### Directions for this task
Without including any picture, copy the entries that follow word for word.

### Information supplied
┏━━

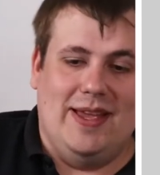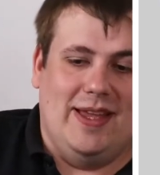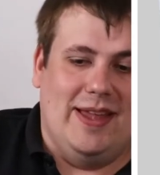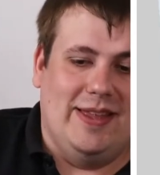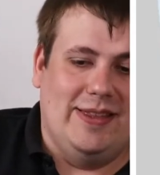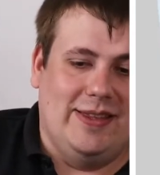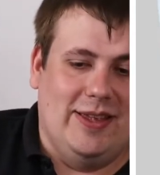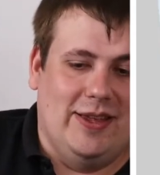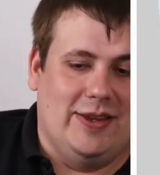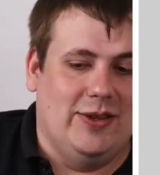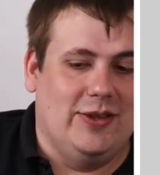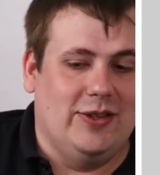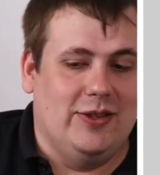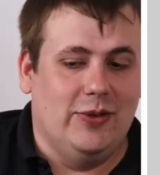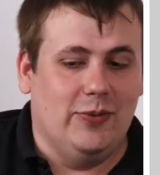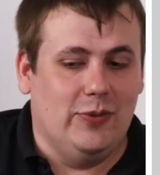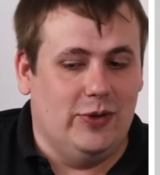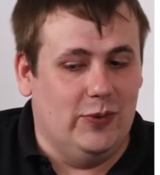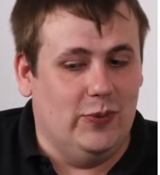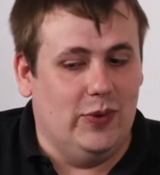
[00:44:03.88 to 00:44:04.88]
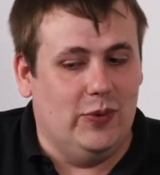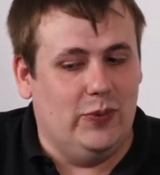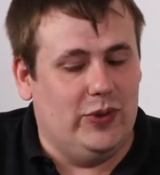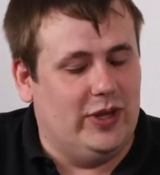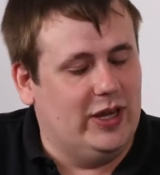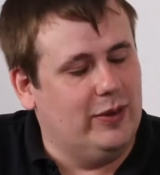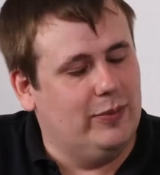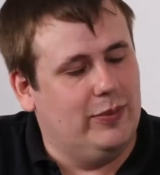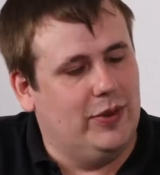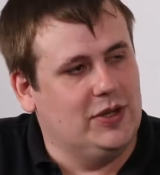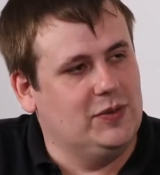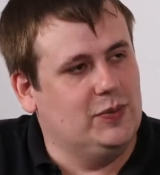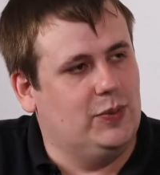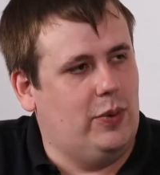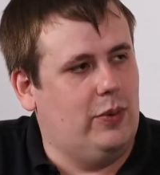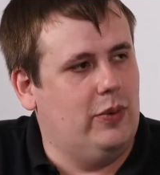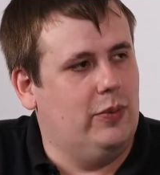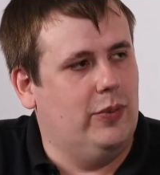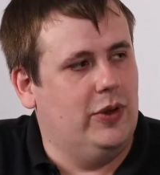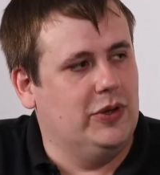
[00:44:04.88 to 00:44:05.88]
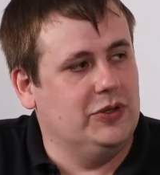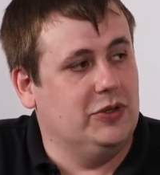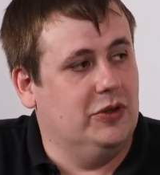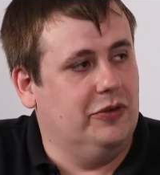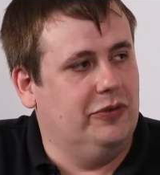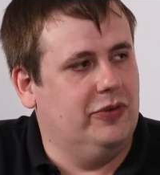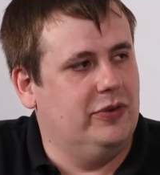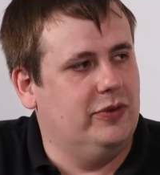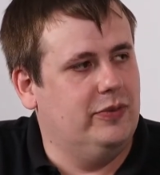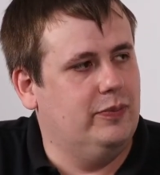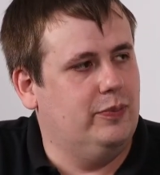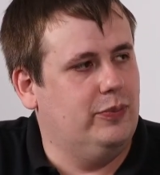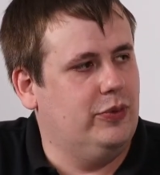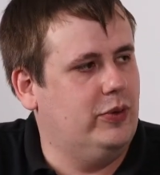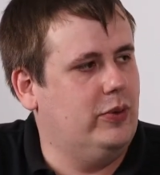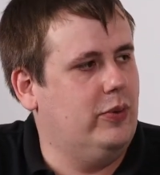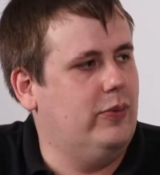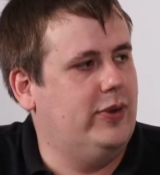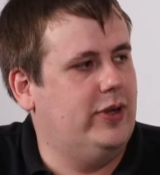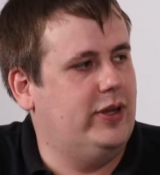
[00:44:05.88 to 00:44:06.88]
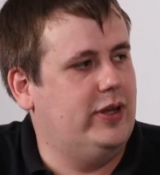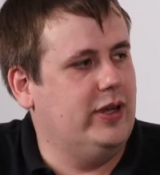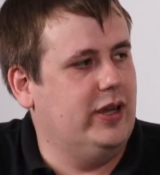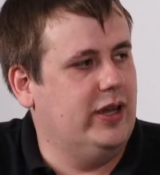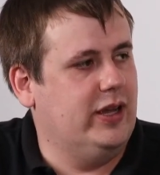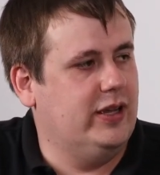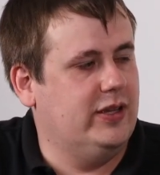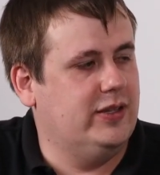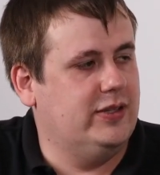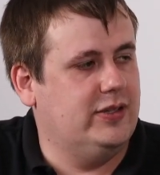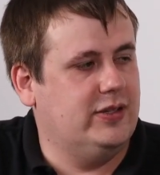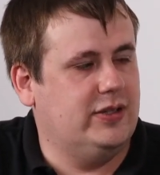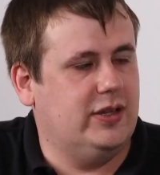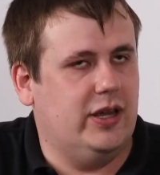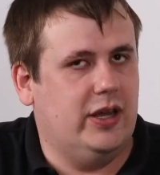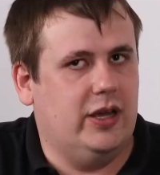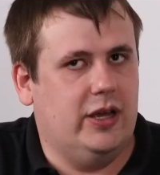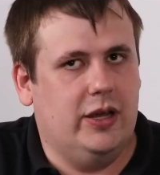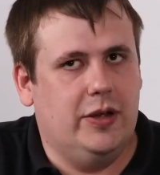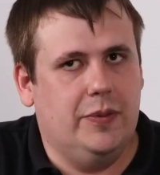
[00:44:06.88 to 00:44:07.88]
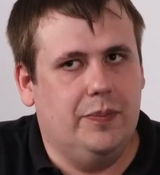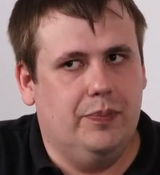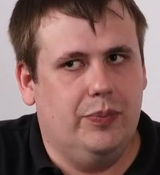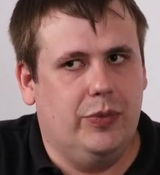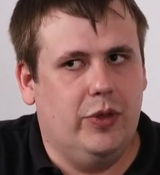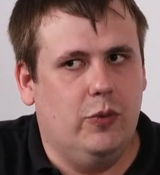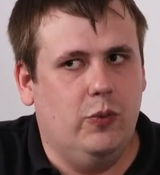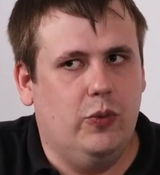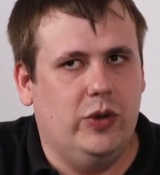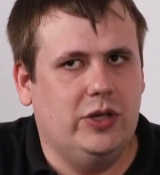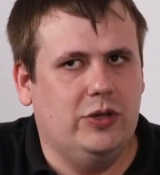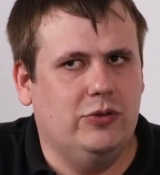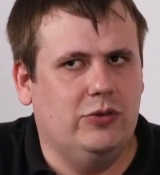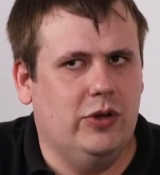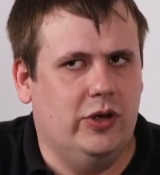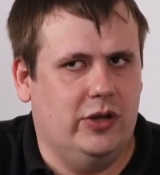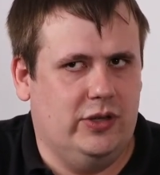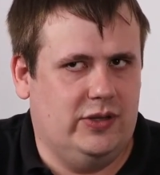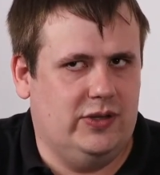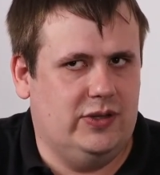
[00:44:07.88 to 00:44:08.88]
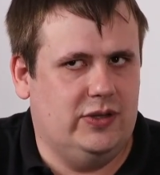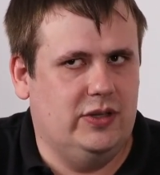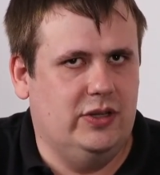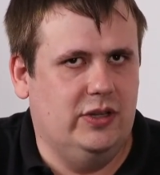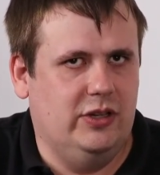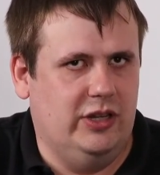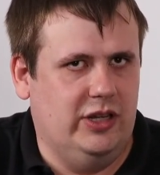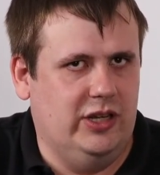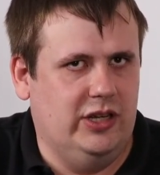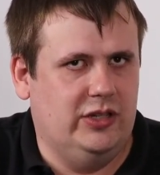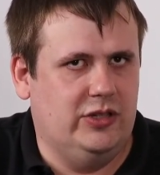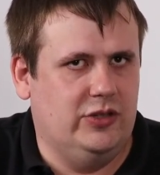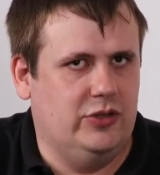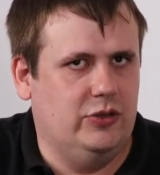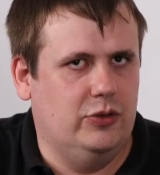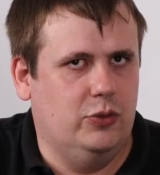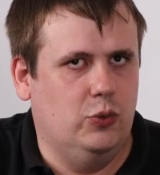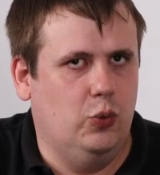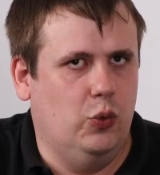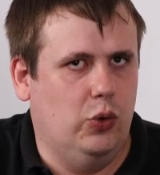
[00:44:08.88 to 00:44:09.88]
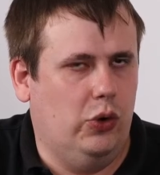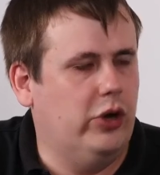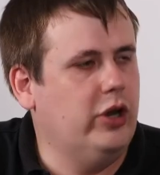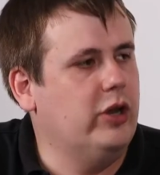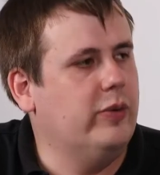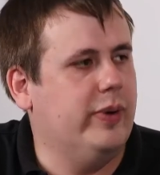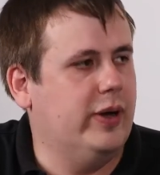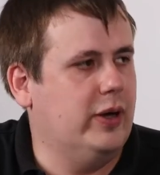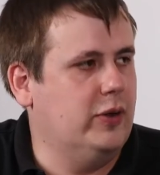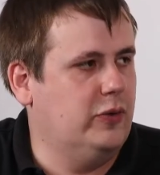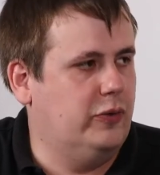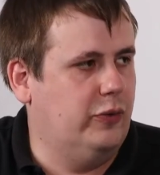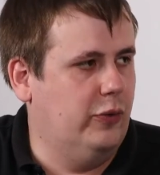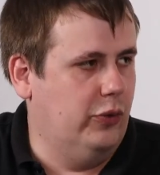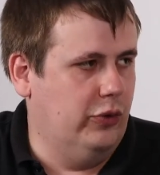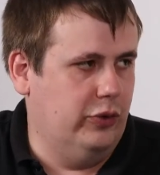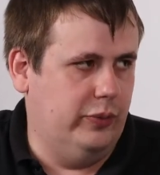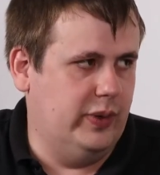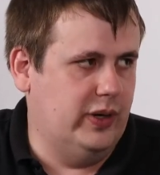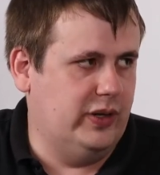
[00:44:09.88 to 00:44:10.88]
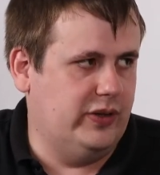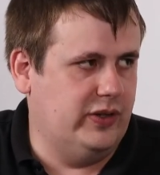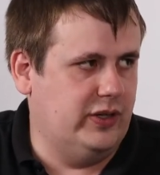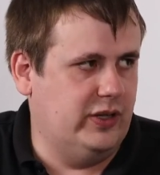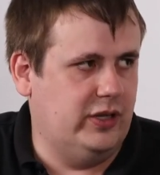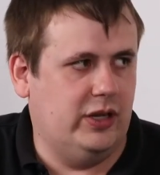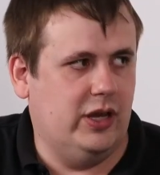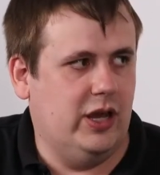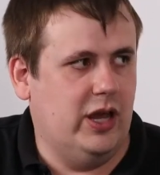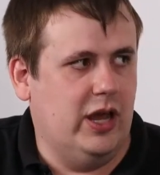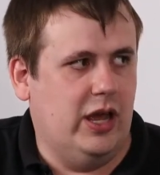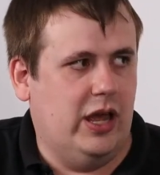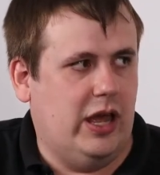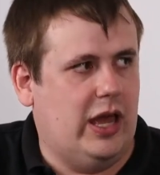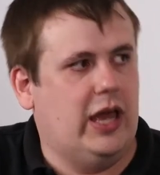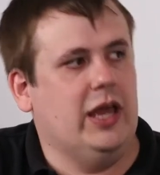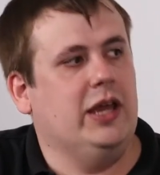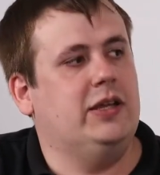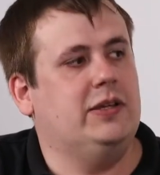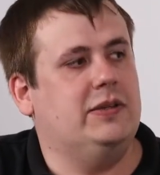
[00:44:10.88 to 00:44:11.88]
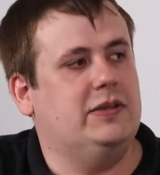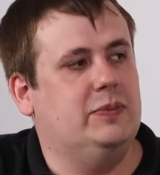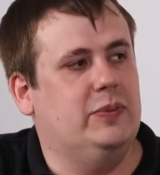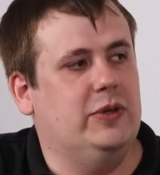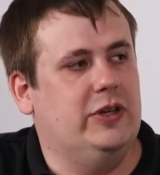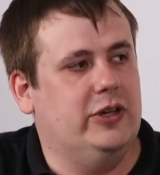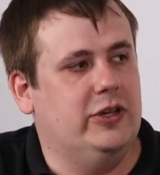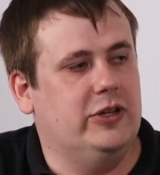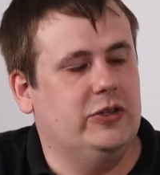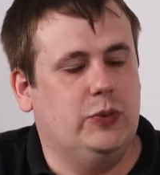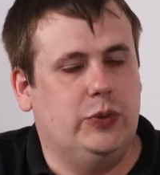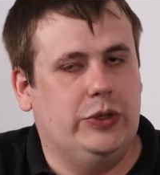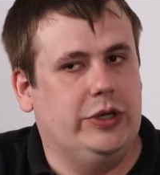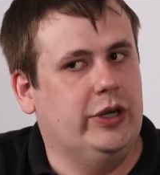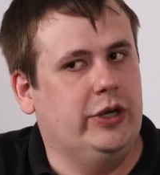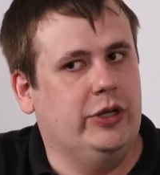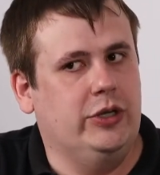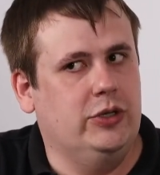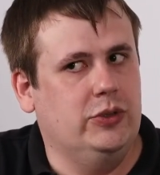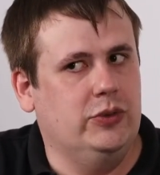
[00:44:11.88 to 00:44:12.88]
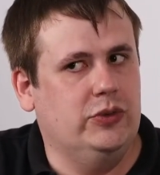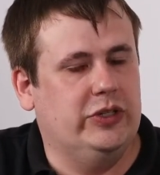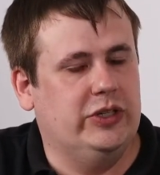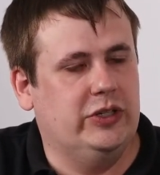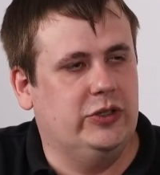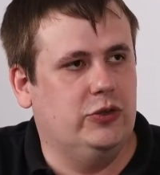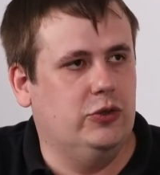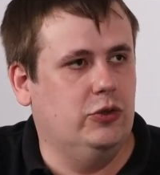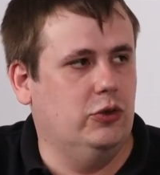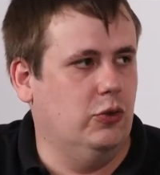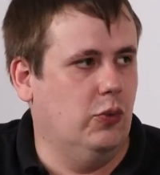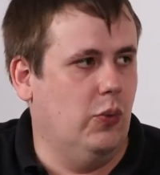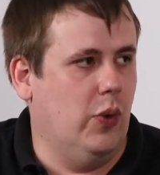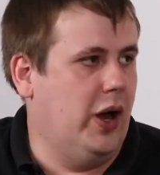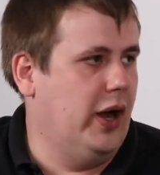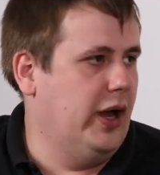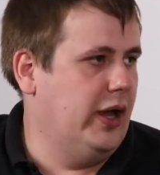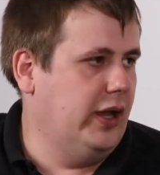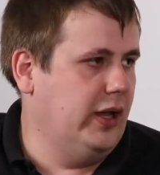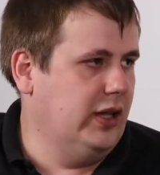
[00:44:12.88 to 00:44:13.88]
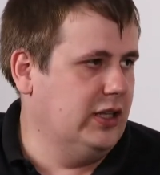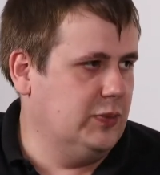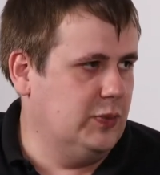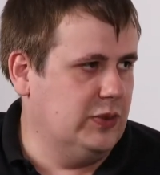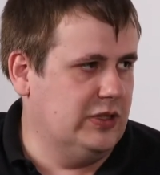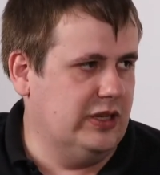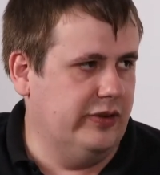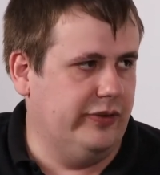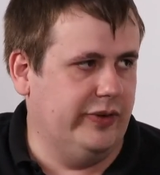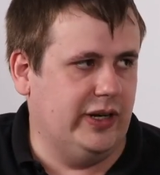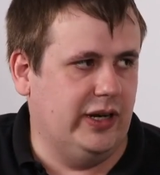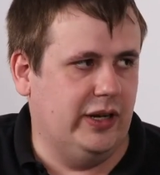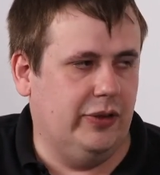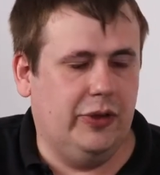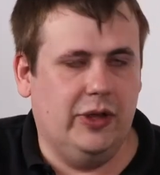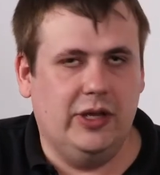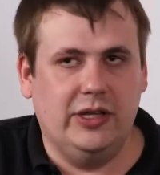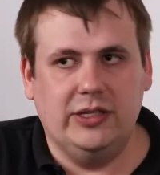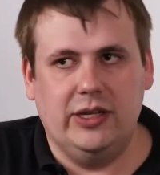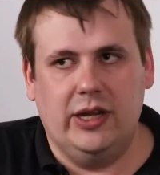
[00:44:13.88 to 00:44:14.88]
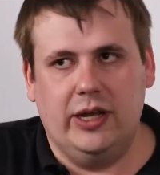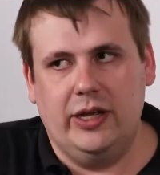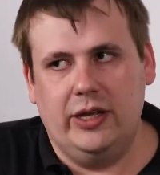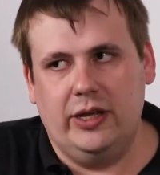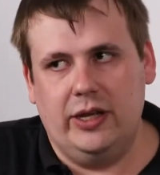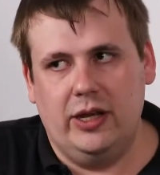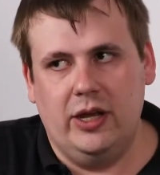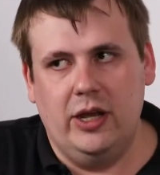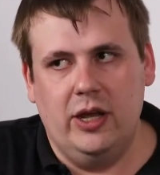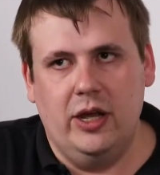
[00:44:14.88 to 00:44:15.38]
The one we hear most often probably is we do not need to worry about vulnerability X because we are using tool Y, and specifically things like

┗━━

### Written answer
[00:44:03.88 to 00:44:04.88]
[00:44:04.88 to 00:44:05.88]
[00:44:05.88 to 00:44:06.88]
[00:44:06.88 to 00:44:07.88]
[00:44:07.88 to 00:44:08.88]
[00:44:08.88 to 00:44:09.88]
[00:44:09.88 to 00:44:10.88]
[00:44:10.88 to 00:44:11.88]
[00:44:11.88 to 00:44:12.88]
[00:44:12.88 to 00:44:13.88]
[00:44:13.88 to 00:44:14.88]
[00:44:14.88 to 00:44:15.38]
The one we hear most often probably is we do not need to worry about vulnerability X because we are using tool Y, and specifically things like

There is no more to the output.